TEMPO.CO, Jakarta - Tinggal di penjara? Siapa yang mau? Tapi siapa sangka pengalaman itu dirasakan Ketua Komisi Yudisial Suparman Marzuki ketika zaman Orde Baru. Sepanjang tahun 1985 sampai 1987 ia bolak balik masuk penjara. "Itu tanpa status tersangka lho," kata Suparman, di kantornya Rabu, 4 Maret 2015 di ruang kerjanya, lantai 5 Gedung Komisi Yudisial, Jalan Kramat Raya Nomor 57, Jakarta Pusat.
Ketika itu Suparman dituduh menghasut orang untuk menolak asas tunggal Pancasila. Ia memimpin demonstrasi di Yogyakarta ketika menjadi Ketua Himpunan Mahasiswa Islam Yogyakarta--sebagai reaksi ketidakpuasan atas kebijakan Pemerintahan Soeharto yang represif. Tidak itu saja, Suparman juga lantang menyuarakan ketimpangan sosial dan kesenjangan ekonomi yang membuat rakyat sengsara.
Saat demonstrasi itulah ia dinilai aparat hukum melawan negara. Ketika unjuk rasa bubar, ia dan beberapa kawannya digeledah, dan diciduk tanpa alasan yang jelas. "Itu bukan polisi yang menangkap, tapi tentara," katanya mengenang. Ia pun digelandang ke tahanan Komando Distrik Militer (Kodim) Kota Yogyakarta. "Di dalam tahanan saya diinterogasi, dibenta-bentak," ucapnya.
Tapi selama di tahanan itu dia tidak gelisah-gelisah amat. Karena tidak ada kekerasan fisik yang ia dapat. Dan yang lebih enaknya lagi, ia mendapat makanan gratis.
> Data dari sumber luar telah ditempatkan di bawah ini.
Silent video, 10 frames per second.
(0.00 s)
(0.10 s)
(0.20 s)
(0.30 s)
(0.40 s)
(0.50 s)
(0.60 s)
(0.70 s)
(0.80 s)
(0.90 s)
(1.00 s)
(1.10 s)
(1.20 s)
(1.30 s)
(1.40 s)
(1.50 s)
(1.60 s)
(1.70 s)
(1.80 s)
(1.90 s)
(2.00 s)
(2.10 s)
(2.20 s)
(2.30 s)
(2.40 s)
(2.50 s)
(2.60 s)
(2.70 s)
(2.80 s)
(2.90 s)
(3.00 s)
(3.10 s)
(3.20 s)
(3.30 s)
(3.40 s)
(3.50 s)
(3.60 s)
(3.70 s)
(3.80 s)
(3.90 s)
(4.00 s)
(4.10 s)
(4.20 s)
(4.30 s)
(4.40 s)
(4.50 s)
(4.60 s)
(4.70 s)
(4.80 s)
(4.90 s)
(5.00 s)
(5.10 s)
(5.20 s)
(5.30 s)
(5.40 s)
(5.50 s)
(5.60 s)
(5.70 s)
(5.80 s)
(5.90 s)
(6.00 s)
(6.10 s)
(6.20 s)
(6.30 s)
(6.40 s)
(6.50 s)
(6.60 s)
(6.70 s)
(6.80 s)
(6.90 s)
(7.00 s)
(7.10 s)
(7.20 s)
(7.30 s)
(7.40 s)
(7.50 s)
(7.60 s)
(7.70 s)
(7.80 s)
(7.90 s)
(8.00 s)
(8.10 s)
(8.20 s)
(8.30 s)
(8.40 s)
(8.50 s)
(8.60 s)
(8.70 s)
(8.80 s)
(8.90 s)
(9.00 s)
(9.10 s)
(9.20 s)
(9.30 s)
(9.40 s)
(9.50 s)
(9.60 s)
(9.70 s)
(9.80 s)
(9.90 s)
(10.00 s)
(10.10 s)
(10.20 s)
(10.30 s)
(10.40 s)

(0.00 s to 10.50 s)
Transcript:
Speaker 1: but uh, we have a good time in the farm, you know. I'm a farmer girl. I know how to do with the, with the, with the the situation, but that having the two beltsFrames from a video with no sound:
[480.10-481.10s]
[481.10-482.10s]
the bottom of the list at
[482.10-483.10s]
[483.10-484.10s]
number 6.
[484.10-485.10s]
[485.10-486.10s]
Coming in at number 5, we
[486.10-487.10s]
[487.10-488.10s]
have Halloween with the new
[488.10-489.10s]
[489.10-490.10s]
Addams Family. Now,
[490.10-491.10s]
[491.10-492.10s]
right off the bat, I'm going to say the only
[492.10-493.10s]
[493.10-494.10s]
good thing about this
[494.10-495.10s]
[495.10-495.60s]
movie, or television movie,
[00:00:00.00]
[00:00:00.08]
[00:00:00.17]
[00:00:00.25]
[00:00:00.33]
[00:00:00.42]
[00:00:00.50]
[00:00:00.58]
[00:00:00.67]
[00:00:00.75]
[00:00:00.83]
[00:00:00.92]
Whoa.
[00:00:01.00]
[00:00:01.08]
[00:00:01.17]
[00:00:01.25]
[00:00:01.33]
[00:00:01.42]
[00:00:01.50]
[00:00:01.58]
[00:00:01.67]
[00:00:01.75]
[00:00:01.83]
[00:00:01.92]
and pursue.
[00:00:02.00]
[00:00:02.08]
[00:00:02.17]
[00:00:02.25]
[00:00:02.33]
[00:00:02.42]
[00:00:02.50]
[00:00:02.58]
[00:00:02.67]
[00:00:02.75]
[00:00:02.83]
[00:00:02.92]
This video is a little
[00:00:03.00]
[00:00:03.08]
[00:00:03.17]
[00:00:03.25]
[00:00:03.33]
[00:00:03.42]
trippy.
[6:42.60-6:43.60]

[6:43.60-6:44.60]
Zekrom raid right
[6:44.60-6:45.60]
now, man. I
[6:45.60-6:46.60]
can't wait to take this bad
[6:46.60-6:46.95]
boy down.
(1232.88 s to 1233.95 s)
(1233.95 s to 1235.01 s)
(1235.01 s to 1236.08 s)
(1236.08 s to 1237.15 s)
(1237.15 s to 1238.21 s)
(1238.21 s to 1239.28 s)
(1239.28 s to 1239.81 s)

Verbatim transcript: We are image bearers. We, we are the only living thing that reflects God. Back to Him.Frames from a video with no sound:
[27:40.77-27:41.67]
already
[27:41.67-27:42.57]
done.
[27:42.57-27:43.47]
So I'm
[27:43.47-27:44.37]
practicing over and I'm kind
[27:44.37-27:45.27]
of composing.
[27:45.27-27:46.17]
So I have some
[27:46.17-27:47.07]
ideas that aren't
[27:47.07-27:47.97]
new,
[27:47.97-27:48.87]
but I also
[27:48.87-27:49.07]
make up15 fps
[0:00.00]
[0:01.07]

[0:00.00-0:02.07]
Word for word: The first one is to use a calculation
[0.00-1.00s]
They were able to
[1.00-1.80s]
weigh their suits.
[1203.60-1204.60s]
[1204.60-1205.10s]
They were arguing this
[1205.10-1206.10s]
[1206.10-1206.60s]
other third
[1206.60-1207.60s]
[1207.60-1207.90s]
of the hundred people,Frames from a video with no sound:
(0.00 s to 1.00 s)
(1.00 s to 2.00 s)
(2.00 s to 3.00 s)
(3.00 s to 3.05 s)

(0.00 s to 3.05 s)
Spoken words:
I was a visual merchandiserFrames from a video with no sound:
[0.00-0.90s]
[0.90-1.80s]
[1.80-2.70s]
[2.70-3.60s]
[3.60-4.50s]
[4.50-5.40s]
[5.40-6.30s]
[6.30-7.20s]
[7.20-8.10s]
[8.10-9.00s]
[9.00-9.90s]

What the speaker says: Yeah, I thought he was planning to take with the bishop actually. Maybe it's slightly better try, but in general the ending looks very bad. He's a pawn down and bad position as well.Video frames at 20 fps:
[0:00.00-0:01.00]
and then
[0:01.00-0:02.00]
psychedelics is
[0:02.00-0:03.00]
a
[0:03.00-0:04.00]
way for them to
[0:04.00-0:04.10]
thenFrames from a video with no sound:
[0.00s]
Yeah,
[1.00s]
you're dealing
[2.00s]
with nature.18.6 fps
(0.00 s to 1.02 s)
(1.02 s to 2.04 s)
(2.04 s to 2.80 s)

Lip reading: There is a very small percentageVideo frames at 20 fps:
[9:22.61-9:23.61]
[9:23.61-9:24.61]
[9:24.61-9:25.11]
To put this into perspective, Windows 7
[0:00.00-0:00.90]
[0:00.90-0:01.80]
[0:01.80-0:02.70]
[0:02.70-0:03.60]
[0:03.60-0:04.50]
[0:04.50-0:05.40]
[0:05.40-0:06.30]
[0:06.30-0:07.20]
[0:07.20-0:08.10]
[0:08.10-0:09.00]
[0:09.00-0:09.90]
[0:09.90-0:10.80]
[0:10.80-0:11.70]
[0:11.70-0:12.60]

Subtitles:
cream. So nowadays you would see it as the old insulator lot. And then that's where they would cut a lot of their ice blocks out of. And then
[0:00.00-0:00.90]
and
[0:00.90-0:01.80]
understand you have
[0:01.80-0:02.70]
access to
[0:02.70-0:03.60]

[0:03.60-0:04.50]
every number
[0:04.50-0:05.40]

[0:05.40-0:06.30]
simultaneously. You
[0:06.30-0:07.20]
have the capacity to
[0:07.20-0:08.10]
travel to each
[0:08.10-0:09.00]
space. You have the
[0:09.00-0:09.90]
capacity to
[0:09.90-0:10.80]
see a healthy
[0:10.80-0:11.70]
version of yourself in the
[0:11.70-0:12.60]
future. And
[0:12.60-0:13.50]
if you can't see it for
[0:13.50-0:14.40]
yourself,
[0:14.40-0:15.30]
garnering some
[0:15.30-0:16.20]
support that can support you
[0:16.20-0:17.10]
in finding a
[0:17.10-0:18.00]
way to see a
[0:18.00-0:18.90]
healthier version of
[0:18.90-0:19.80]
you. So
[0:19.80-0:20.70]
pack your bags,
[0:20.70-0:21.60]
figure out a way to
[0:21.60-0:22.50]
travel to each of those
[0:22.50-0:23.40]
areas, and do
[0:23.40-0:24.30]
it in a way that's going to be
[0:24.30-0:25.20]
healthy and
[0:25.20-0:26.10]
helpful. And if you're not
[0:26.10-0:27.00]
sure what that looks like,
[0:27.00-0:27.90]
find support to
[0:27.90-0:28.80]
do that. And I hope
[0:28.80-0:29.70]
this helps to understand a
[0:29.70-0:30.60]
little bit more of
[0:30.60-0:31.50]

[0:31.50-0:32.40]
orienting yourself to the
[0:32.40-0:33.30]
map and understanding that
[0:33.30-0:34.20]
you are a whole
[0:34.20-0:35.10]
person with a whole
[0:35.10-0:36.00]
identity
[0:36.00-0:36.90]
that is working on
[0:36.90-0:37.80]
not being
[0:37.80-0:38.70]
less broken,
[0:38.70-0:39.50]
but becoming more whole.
Apalagi makanan yang disediakan di penjara tergolong variatif. "Nasi Padang, bakmi godok, terkadang makanan warteg," tuturnya, lantas tertawa. Meski makan gratis, Suparman tetap lebih suka menghirup udara bebas. "Nyamuk penjara itu tidak toleran sama aktivis," kata dia.